Jon grinned, knowing how, if Rick had his way, a miniature
Starbucks would be operating in the corner of the room.
‘First things first,’ Buchanon announced. ‘There was an attempted break-in at the vicarage of the Sacred Heart church. It happened at two-forty last night.’
Jon lowered his cup. ‘Was the priest there?’
Buchanon shook his head. ‘The hospital had kept him in for observation. According to the uniform at the scene, it was a lone male trying to gain entry into the house. The officer came out from the crime scene unit, heard footsteps on the gravel by the house and spotted a figure lurking by the side door of the vicarage. His torch lit up the person, but he was dressed entirely in dark clothes, including a wool-type cap. Ignoring an instruction to remain where he was, the person sprinted into the back garden and escaped. The uniform put the person down as a young male, dark hair, about six foot tall. More than that, he can’t say.’
‘Nothing left at the scene?’ Someone asked.
‘No,’ Buchanon replied. ‘Forensics will dust the side door for prints. This could be linked to the earlier attempts on the church which’ – he glanced at Jon – ‘was filed under attempted B and E. Or it could be some local lad trying his luck, knowing the vicarage is unoccupied.’
Jon sat back. Bucha
non had a point. Someone had broken into the priest’s car as well. Did it indicate a concerted campaign against the man?
‘A person from the Bishop’s Office for the Pastoral Support of Clergy was in contact yesterday. Full title, the Reverend Manager Canon Maurice Kelly. He was checking that it’s OK if Father Waters is allowed to travel to a monastic retreat in Salamanca. A bit of rest and recuperation. The hospice have confirmed to DC Gardiner that Father Waters was there during the night of the arson attack, so I don’t see a problem with him going. Does anyone else?’
Jon’s finger tapped on his armrest. The priest deserved a holiday, no doubt about that, but if someone was specifically targeting him, they needed to know why. ‘Will he be contactable at this retreat?’
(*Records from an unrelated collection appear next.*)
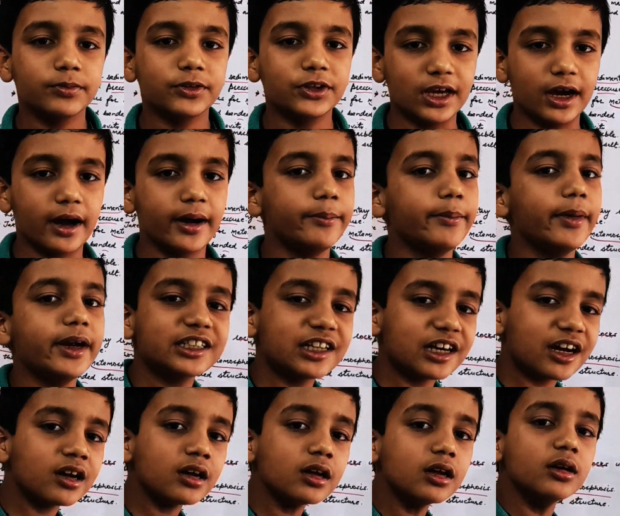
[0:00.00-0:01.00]

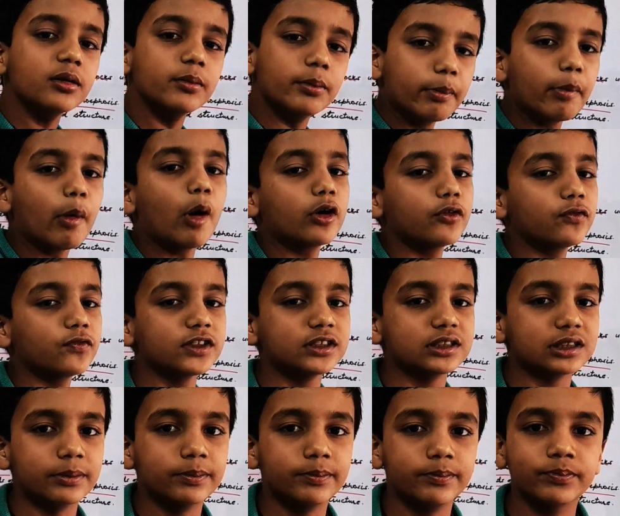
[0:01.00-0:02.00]

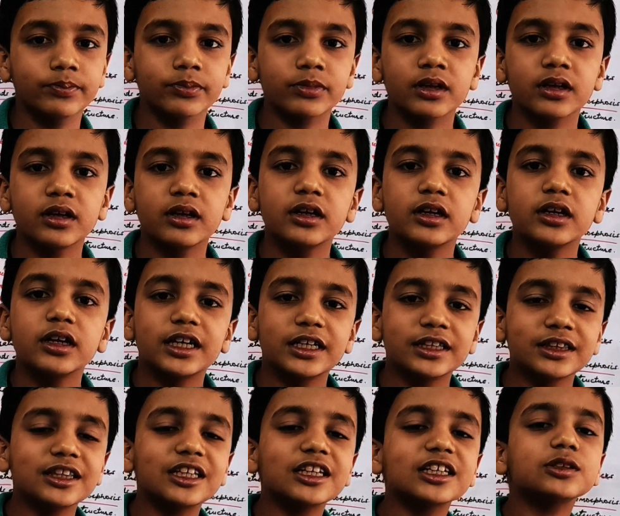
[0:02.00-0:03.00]
Metamorphism.
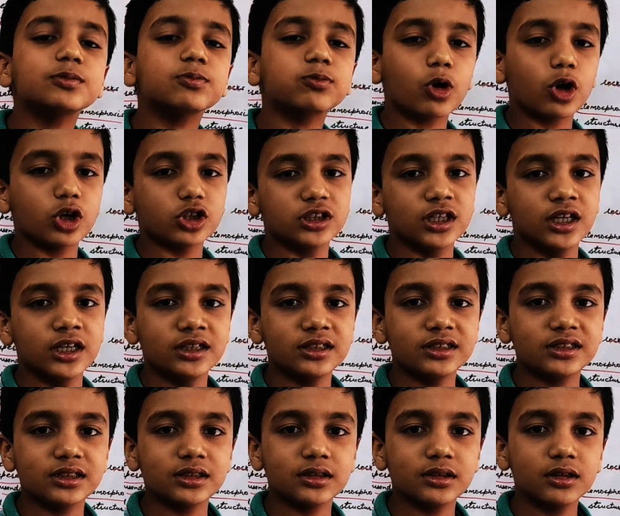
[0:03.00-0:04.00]
In this
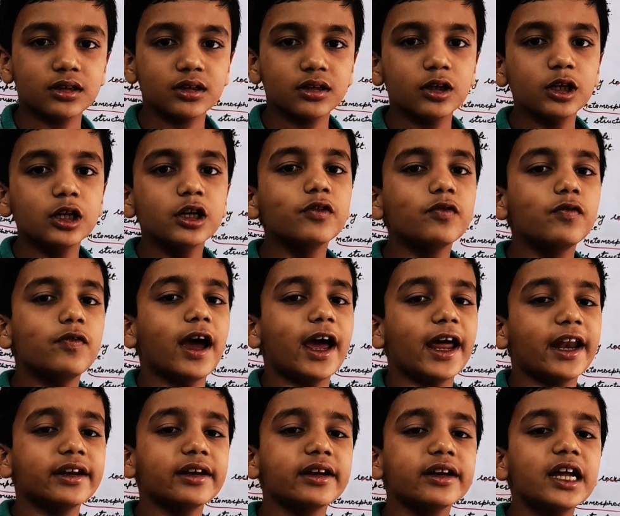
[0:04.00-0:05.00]
process,
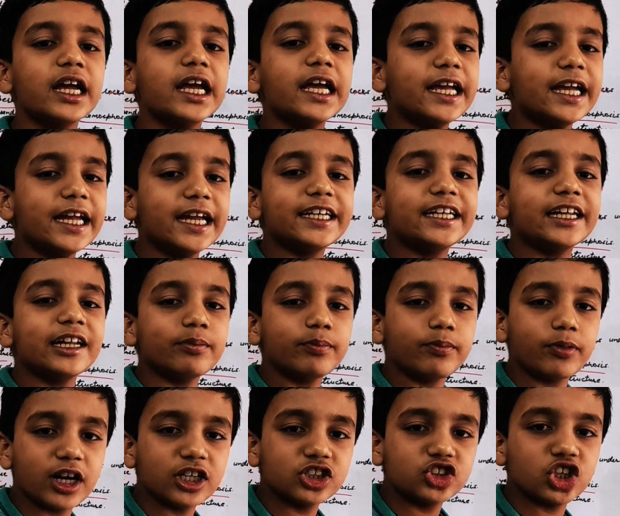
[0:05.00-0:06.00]
when heat
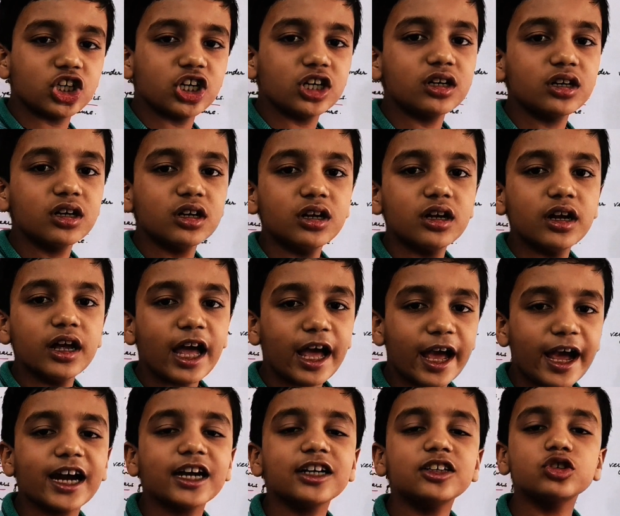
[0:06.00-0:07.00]
and pressure
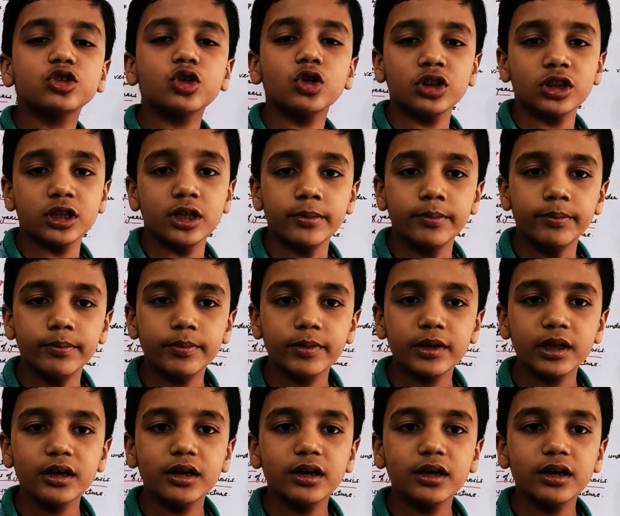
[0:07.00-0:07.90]
acts on them.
‘Yes,’ Buchanon nodded. ‘By phone.’
Jon shrugged. Maybe the man would be safer out of the country until they’d cleared this mess up.
‘OK,’ Buchanon announced. ‘Next is the progress report from the crime scene itself. The corpse has gone to the MRI for an autopsy.’ He glanced at his watch. ‘I’m hoping to get that tomorrow morning. Meanwhile, the fire investigation officer has continued with the church excavation. All the tiles and roof timbers have now been removed and they’re concentrating on clearing the right-hand side of the aisle around where the corpse was discovered. All debris is being sieved and magnets are being run over it. Webster hopes to have that side of the church completely cleared by tomorrow afternoon. That will enable forensics to focus on the point of origin.’
Buchanon stood up and turned to the board behind him. Photos of all four churches attacked so far covered it. ‘As mentioned yesterday, each incident follows the same MO. Side window forced back by means of a car jack. The arsonist – or arsonists – then vandalise the church, including spray-painting the walls.’ He tapped several photos of symbols and strange letters. Greek, Cyrillic or Arabic, Jon had no idea what. The five-pointed star, and simple diagrams – representations of the planets and their trajectories perhaps.
‘The graffiti has been studied by an officer at the Met who worked on a similar case last year. He confirmed these are all things associated with Satanic rituals, but used in a fairly random way. The work of amateurs or kids, in his opinion.’